→ **Task description**: Every record is to be printed exactly as written, and any picture in it is skipped.

⁂

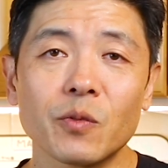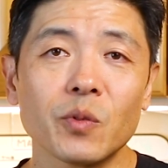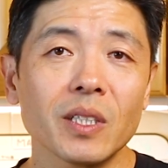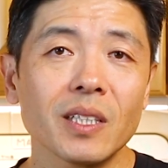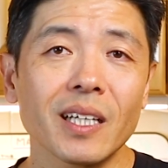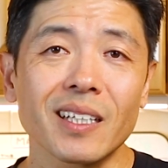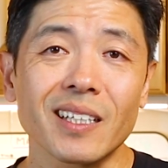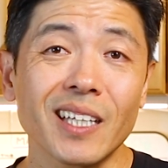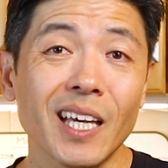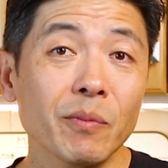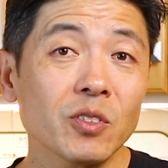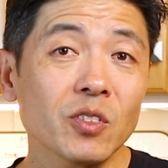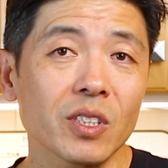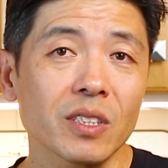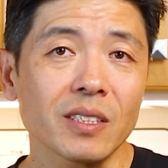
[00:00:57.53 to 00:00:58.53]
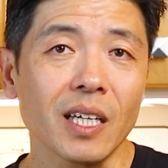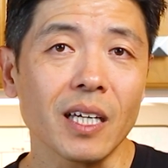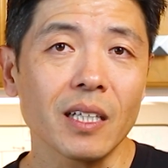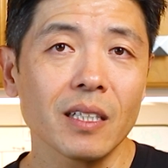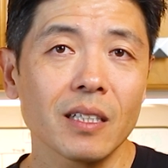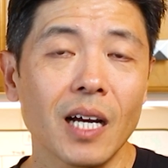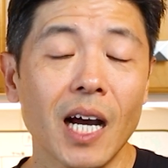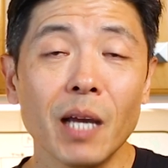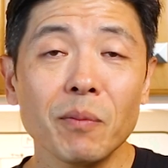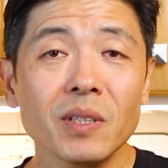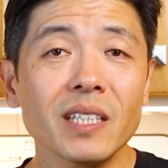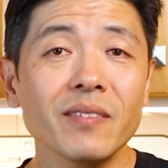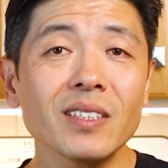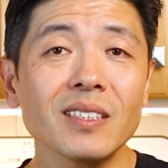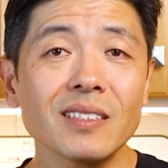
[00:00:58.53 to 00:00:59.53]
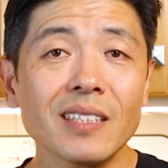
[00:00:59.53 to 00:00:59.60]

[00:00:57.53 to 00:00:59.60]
read like a chemistry set. I believe in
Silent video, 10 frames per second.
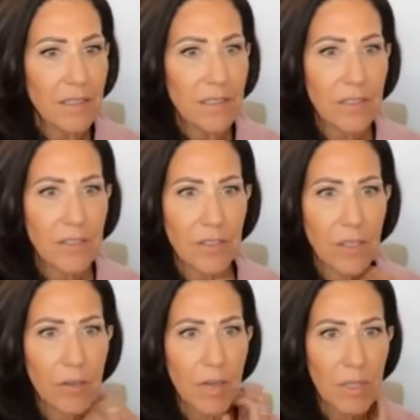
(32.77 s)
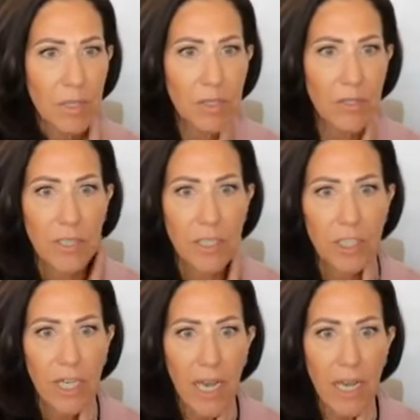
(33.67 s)
So I'm going to turn the
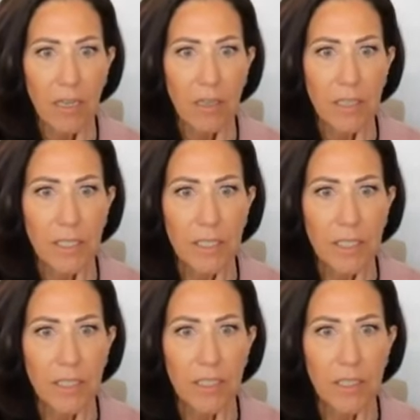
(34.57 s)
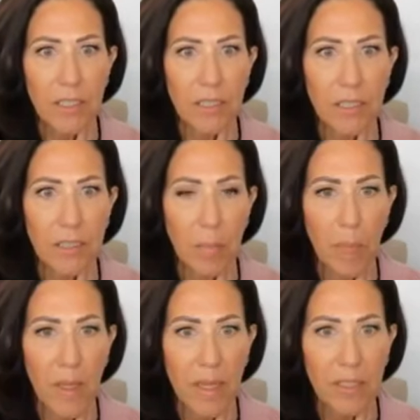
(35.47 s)
chat on here
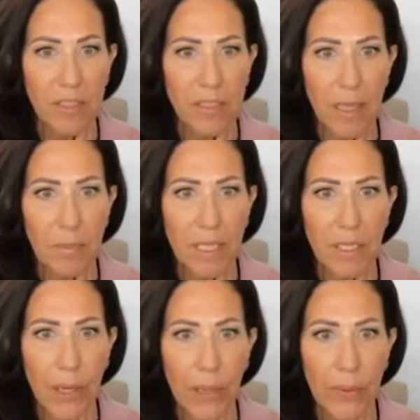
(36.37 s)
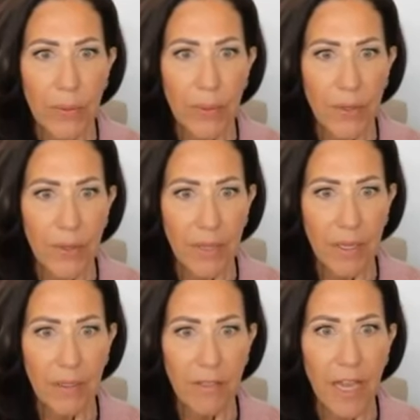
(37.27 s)
and just let me know
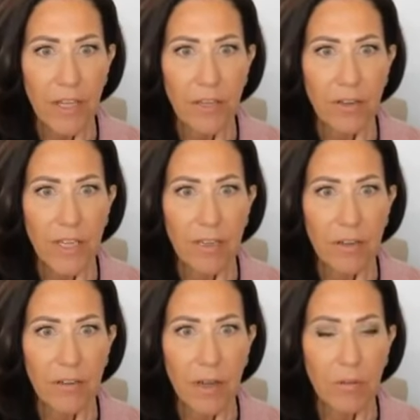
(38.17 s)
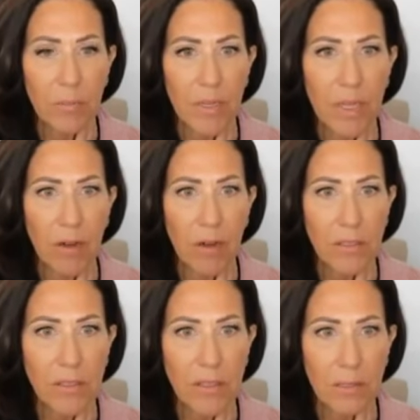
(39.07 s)
that you're here. That would be
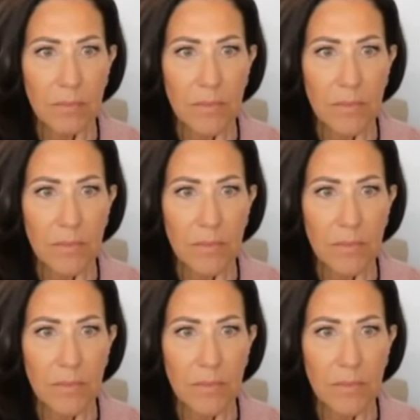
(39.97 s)
awesome.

⁂

→ **Response to the exercise**:
[00:00:57.53 to 00:00:58.53]
[00:00:58.53 to 00:00:59.53]
[00:00:59.53 to 00:00:59.60]

[00:00:57.53 to 00:00:59.60]
read like a chemistry set. I believe in
Silent video, 10 frames per second.
(32.77 s)
(33.67 s)
So I'm going to turn the
(34.57 s)
(35.47 s)
chat on here
(36.37 s)
(37.27 s)
and just let me know
(38.17 s)
(39.07 s)
that you're here. That would be
(39.97 s)
awesome.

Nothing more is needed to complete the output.